__THE TASK__:
Please reproduce all the records exactly while leaving out their pictures.

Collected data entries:

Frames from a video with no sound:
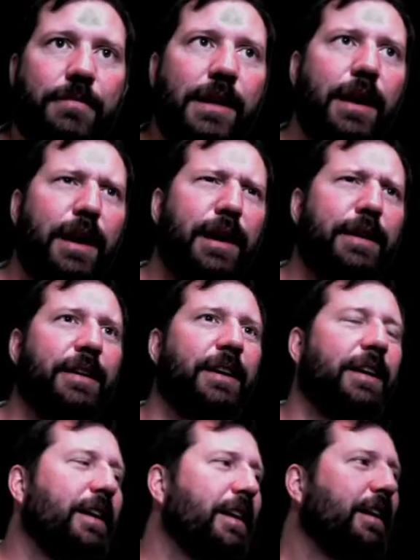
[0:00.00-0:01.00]
And
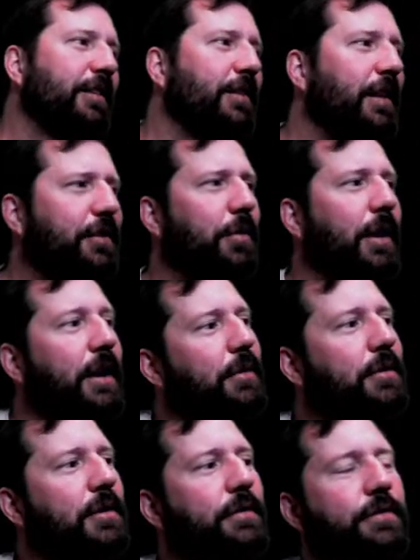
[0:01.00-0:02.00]
so that's why it
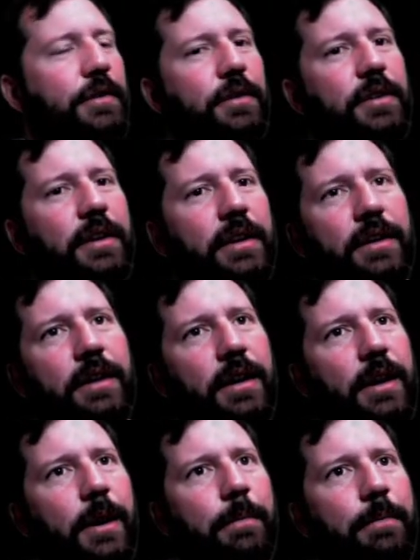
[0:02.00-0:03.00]
was confusing
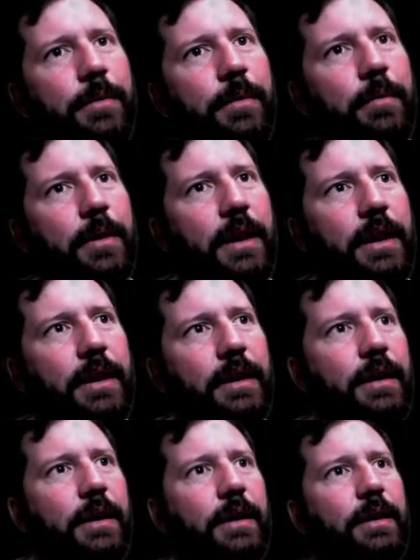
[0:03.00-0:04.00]
when I
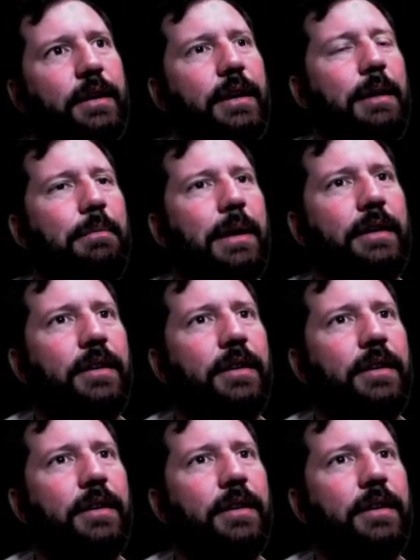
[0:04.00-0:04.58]
came back to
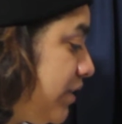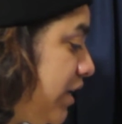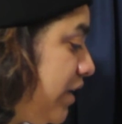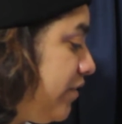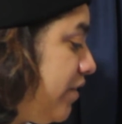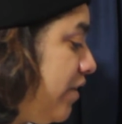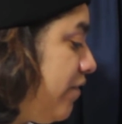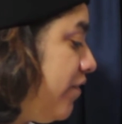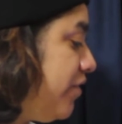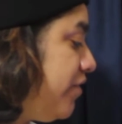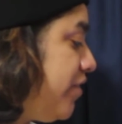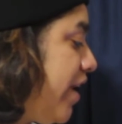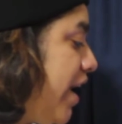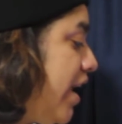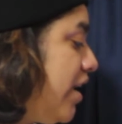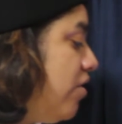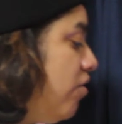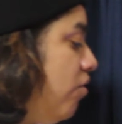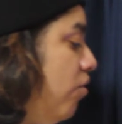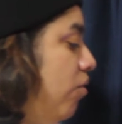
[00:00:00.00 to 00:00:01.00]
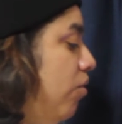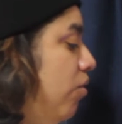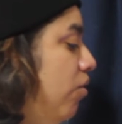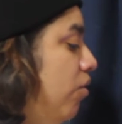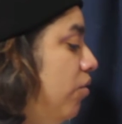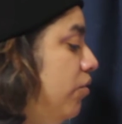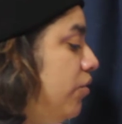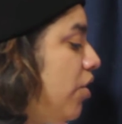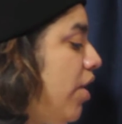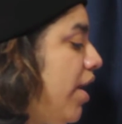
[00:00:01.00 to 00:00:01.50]
It's either 10
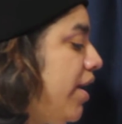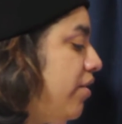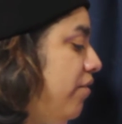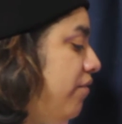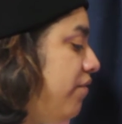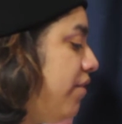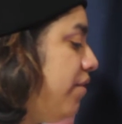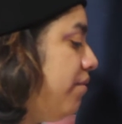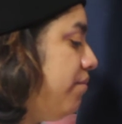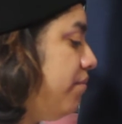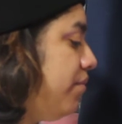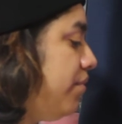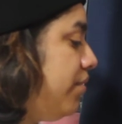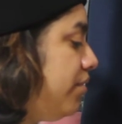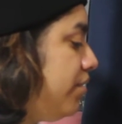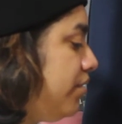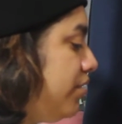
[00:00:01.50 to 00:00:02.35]
or 9 of them.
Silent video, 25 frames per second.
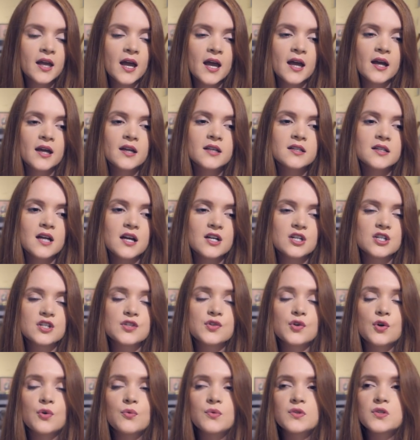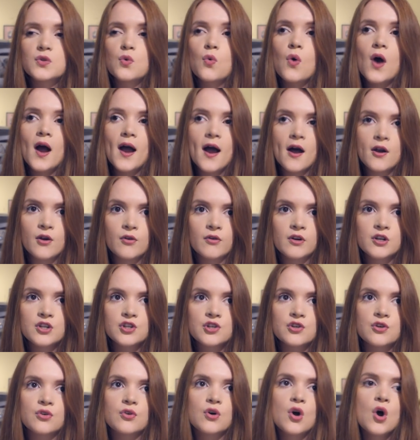And I just thought it was quite
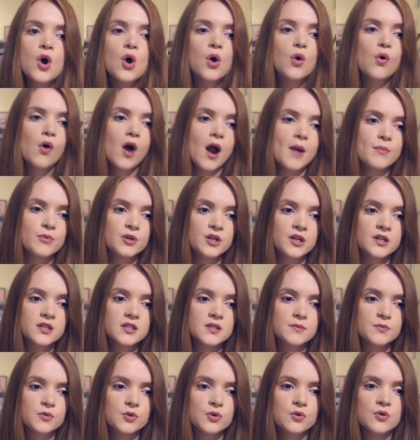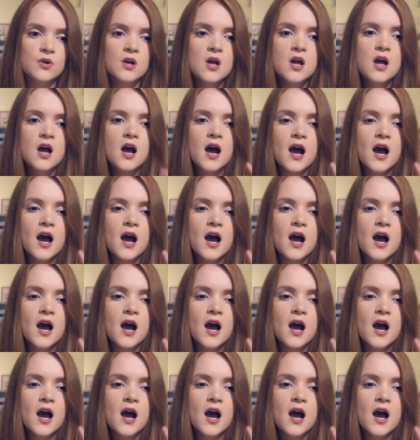unoriginal, quite predictable.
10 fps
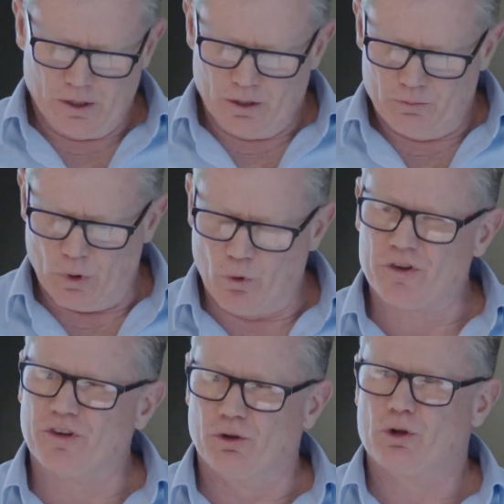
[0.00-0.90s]
But what
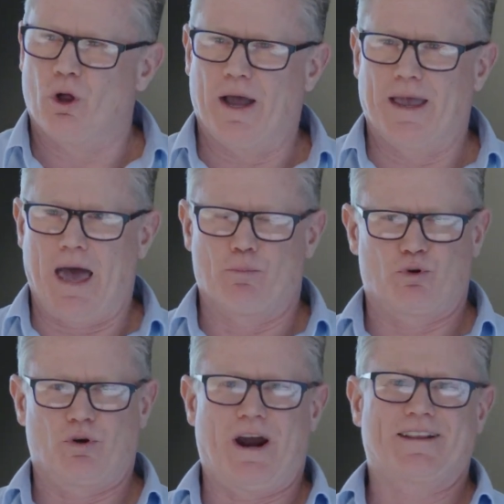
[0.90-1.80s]
does it look like at a
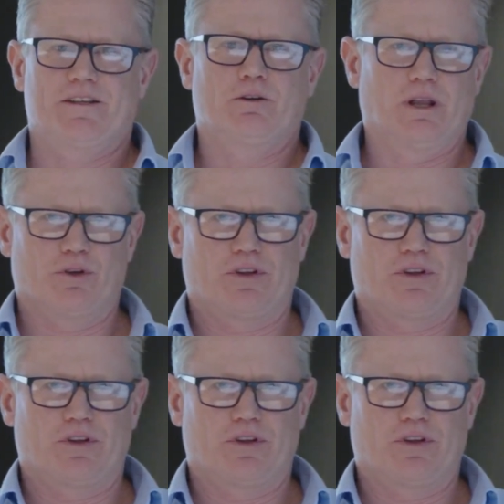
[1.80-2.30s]
practical level?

__SOLUTION BELOW__:
Frames from a video with no sound:
[0:00.00-0:01.00]
And
[0:01.00-0:02.00]
so that's why it
[0:02.00-0:03.00]
was confusing
[0:03.00-0:04.00]
when I
[0:04.00-0:04.58]
came back to
[00:00:00.00 to 00:00:01.00]
[00:00:01.00 to 00:00:01.50]
It's either 10
[00:00:01.50 to 00:00:02.35]
or 9 of them.
Silent video, 25 frames per second.
And I just thought it was quite
unoriginal, quite predictable.
10 fps
[0.00-0.90s]
But what
[0.90-1.80s]
does it look like at a
[1.80-2.30s]
practical level?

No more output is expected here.